Amgen reports Q1 results on May 19 with options positioning flashing the most defensive signal in months — even as short sellers quietly reduce their bets.
The standout heading into the print is in options. The put/call ratio jumped to 0.95 on May 15, nearly three standard deviations above its 20-day average of 0.86 — the most elevated defensive skew of the past year outside the 52-week high of 1.11. That's a sharp one-day move: the PCR sat at 0.85 the prior session. Demand for downside protection has risen fast, and it has done so while the stock is already under pressure — down 7% over the past month to $326.31, with another 3% shed this week alone.

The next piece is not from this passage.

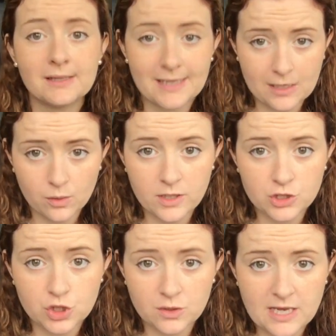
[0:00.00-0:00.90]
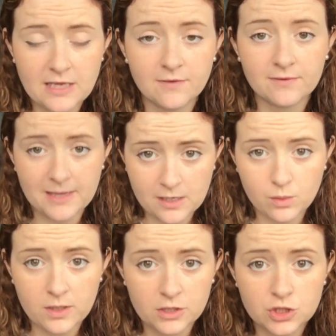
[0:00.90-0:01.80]
language, your native
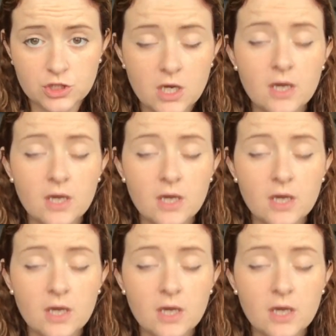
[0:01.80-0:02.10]
language.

Short interest tells a different story, and the contrast matters. Bears have actually been pulling back. Short interest dropped roughly 10% over the past week to 2.2% of the free float — a light level for a large-cap biotech. Borrow costs remain negligible at 0.40%, and availability is wide, indicating no squeeze dynamics in the lending market. The ORTEX short score has drifted lower all week, now at 35.6, well below its recent peak above 37. The directional move in short positioning — down sharply from a late-April peak near 13.5 million shares — suggests short sellers added exposure through mid-April and have since covered into the event, not pressed their bets.

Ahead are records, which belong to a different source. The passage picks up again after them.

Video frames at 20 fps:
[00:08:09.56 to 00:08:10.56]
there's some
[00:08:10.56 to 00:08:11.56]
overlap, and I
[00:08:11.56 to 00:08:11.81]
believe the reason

The analyst community is broadly constructive but growing more selective. The consensus is a buy, with a mean price target of $352 — about 8% above current levels. Piper Sandler maintained its Overweight rating this week while trimming its target slightly to $427, still well above the pack. Morgan Stanley's target of $326 essentially marks the floor of Street expectations, sitting right at the current price. The bull case centres on pipeline momentum from recently launched drugs including Repatha and Tezspire, plus the potential upside from MariTide if data holds. Bears counter that losses of exclusivity on Prolia, Otezla, and Kyprolis cap the revenue ceiling in the $36–38 billion range through the end of the decade, with key pipeline catalysts still two years out. That debate — whether near-term LOE headwinds overwhelm long-term pipeline promise — is precisely the tension the May 19 print will either settle or sharpen.
One detail worth noting: the May 7 insider filings show a broad-based sell across the entire C-suite — CEO Robert Bradway, CFO Peter Griffith, CTO David Reese, and the CSO all sold on the same day at $331. The individual transaction values are small relative to total holdings, and all carry a significance score of 1 (the lowest), suggesting routine plan-driven sales rather than a directional call. The pattern is notable for its breadth, but the numbers do not point to conviction.
The earnings report is therefore less a test of whether Amgen is growing and more a test of whether management's volume and pricing guidance for the back half of 2026 gives the Street enough confidence to look through the LOE noise — and whether MariTide data updates, if any, move the needle on the longer-term story.